2. Whether alphabetical order and the maintenance of alphabetical
order is clear, effective and of such value that FinCEN should renumber
the definitions at this time and each time a new one is added.
VI. Regulatory Matters
A. Executive Order 12866
It has been determined that this proposed rule is not a significant
regulatory action for purposes of Executive Order 12866. Accordingly, a
regulatory impact analysis is not required.
B. Unfunded Mandates Reform Act of 1995
Section 202 of the Unfunded Mandates Reform Act of 1995 (``Unfunded
Mandates Act''), Public Law 104-4 (March 22, 1995), requires that an
agency prepare a budgetary impact statement before promulgating a rule
that may result in expenditure by state, local, and tribal governments,
in the aggregate, or by the private sector, of $100 million or more in
any one year. If a budgetary impact statement is required, section 202
of the Unfunded Mandates Act also requires an agency to identify and
consider a reasonable number of regulatory alternatives before
promulgating a rule. FinCEN has determined that it is not required to
prepare a written statement under Section 202 and has concluded that on
balance the proposals in the Notice of Proposed Rulemaking provide the
most cost-effective and least burdensome alternative to achieve the
objectives of the rule.
C. Regulatory Flexibility Act
Pursuant to the Regulatory Flexibility Act (RFA) (5 U.S.C. 602 et
seq.), FinCEN certifies that this proposed regulation would not have a
significant economic impact on a substantial number of small entities.

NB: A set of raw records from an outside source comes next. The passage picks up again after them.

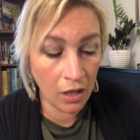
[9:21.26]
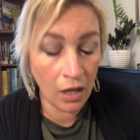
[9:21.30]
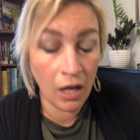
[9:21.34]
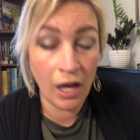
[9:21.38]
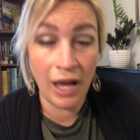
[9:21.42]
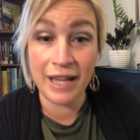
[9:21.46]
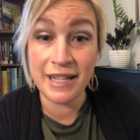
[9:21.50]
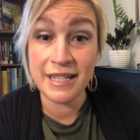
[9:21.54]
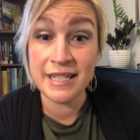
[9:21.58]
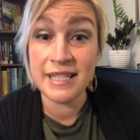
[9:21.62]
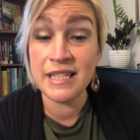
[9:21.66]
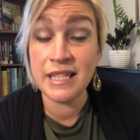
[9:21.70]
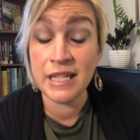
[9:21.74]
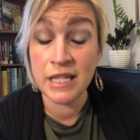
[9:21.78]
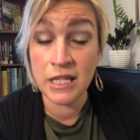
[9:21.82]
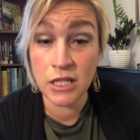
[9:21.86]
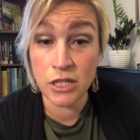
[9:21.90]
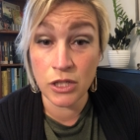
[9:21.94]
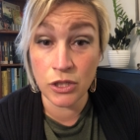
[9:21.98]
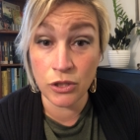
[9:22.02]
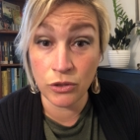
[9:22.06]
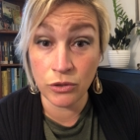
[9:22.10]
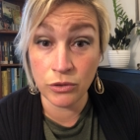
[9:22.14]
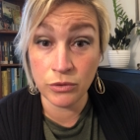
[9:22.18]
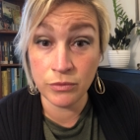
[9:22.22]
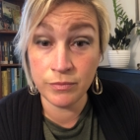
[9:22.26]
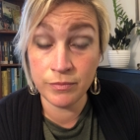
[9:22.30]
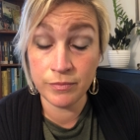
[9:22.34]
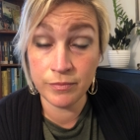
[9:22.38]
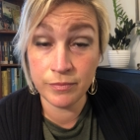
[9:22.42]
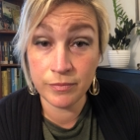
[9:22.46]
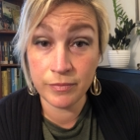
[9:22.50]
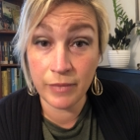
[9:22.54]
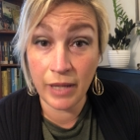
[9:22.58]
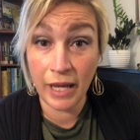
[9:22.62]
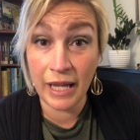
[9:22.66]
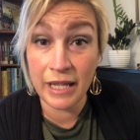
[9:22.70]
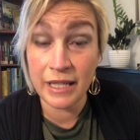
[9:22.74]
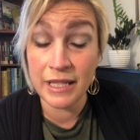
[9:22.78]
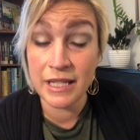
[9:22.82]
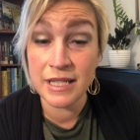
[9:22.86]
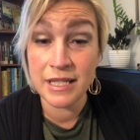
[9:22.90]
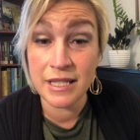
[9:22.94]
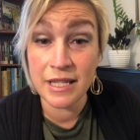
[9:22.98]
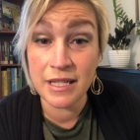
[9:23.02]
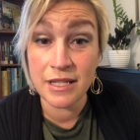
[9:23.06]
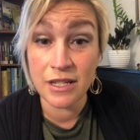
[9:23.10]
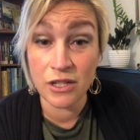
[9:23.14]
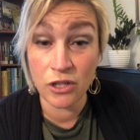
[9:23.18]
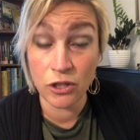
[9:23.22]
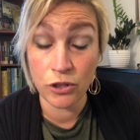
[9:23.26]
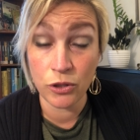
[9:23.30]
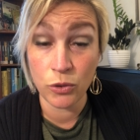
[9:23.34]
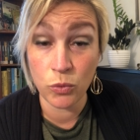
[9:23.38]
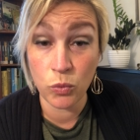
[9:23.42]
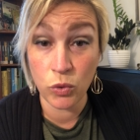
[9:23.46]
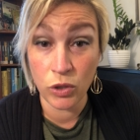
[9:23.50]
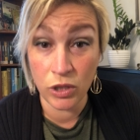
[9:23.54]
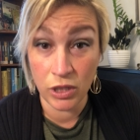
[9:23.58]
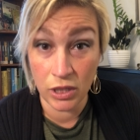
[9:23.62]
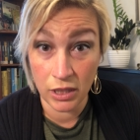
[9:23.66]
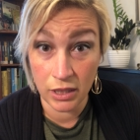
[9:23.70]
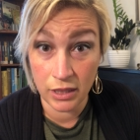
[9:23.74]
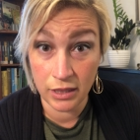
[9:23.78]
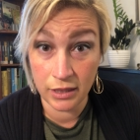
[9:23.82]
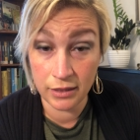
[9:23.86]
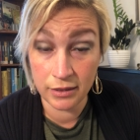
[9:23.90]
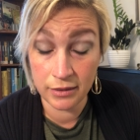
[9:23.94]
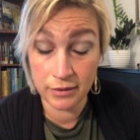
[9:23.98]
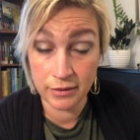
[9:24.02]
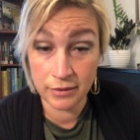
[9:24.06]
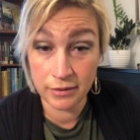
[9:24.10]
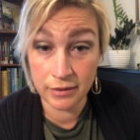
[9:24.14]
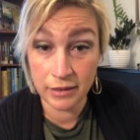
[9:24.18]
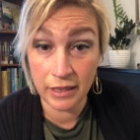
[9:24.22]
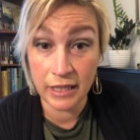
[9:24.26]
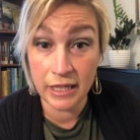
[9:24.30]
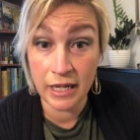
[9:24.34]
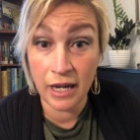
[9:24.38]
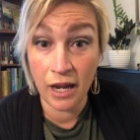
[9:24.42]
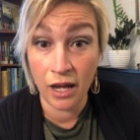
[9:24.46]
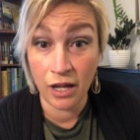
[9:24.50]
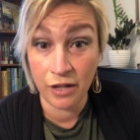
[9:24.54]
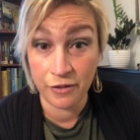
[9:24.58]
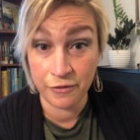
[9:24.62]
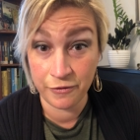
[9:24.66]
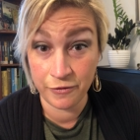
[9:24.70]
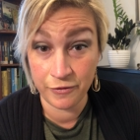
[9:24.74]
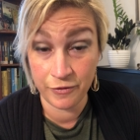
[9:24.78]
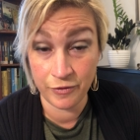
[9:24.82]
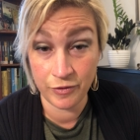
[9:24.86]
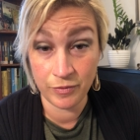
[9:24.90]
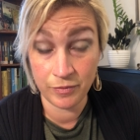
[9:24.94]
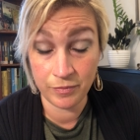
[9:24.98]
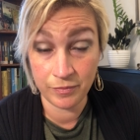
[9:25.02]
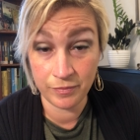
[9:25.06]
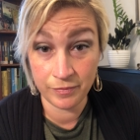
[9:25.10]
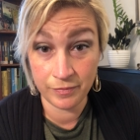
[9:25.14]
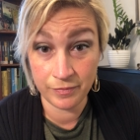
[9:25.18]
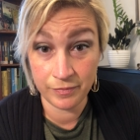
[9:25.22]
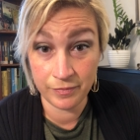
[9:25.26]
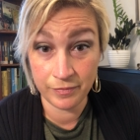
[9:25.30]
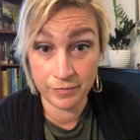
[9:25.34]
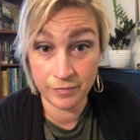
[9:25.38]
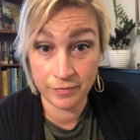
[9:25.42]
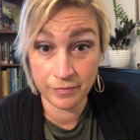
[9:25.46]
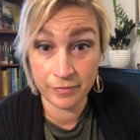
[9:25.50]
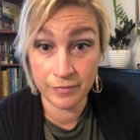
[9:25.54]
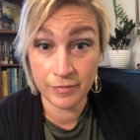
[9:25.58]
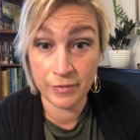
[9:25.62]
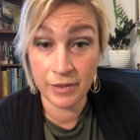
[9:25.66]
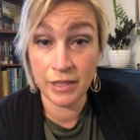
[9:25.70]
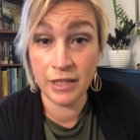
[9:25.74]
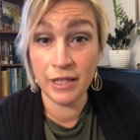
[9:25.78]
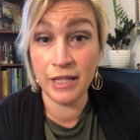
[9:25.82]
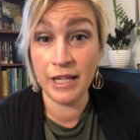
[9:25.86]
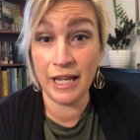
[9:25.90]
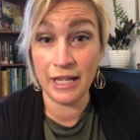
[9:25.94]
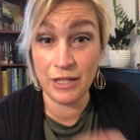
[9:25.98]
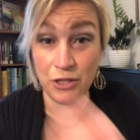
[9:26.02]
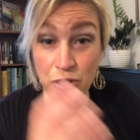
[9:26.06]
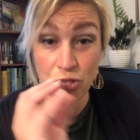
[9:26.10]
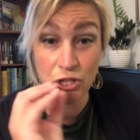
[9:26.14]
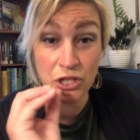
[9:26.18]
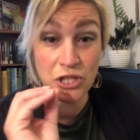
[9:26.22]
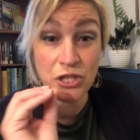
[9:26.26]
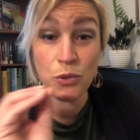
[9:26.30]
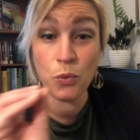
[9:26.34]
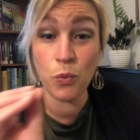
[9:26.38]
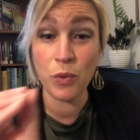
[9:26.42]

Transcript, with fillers: I see you, and this isn't going to work enough in just a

The proposed regulation merely restructures and re-codifies existing
regulations.
FinCEN believes the costs that may arise as a result of
restructuring these regulations will be confined to training,
publication and computer programming. The new regulatory structure will
require financial institution compliance personnel to be retrained to
assure familiarity with the new numbering format. FinCEN has attempted
to mitigate any substantial costs of retraining by providing two aids:
(1) III Proposed Changes--D. Technical Corrections, and (2) IV Part by
Part Analysis.
Publication costs incurred to reproduce informational materials
supplied by financial institutions to customers and the public should
be minimized by the time interval afforded between the proposed rule,
analysis and publication of a final rule.
[[Page 66419]]
FinCEN's analysis of the small entities that are subject to this
regulation indicates that the vast majority of such entities file paper
reports with FinCEN. These entities should incur no additional filing
costs because they will continue to obtain the most current copy of the
form available on the FinCEN Web site to file a report. However, for
small entities that utilize a computer system to generate reports,
there may be some recoding or reprogramming of existing software or the
purchase of new software to file under this regulation. A current
survey of the size of the financial institutions that file
electronically indicates that this would be a small number of the total
filers.
D. Paperwork Reduction Act
This proposed rule contains no new information collection
requirements subject to review and approval by the Office of Management
and Budget under the Paperwork Reduction Act of 1995 (44 U.S.C.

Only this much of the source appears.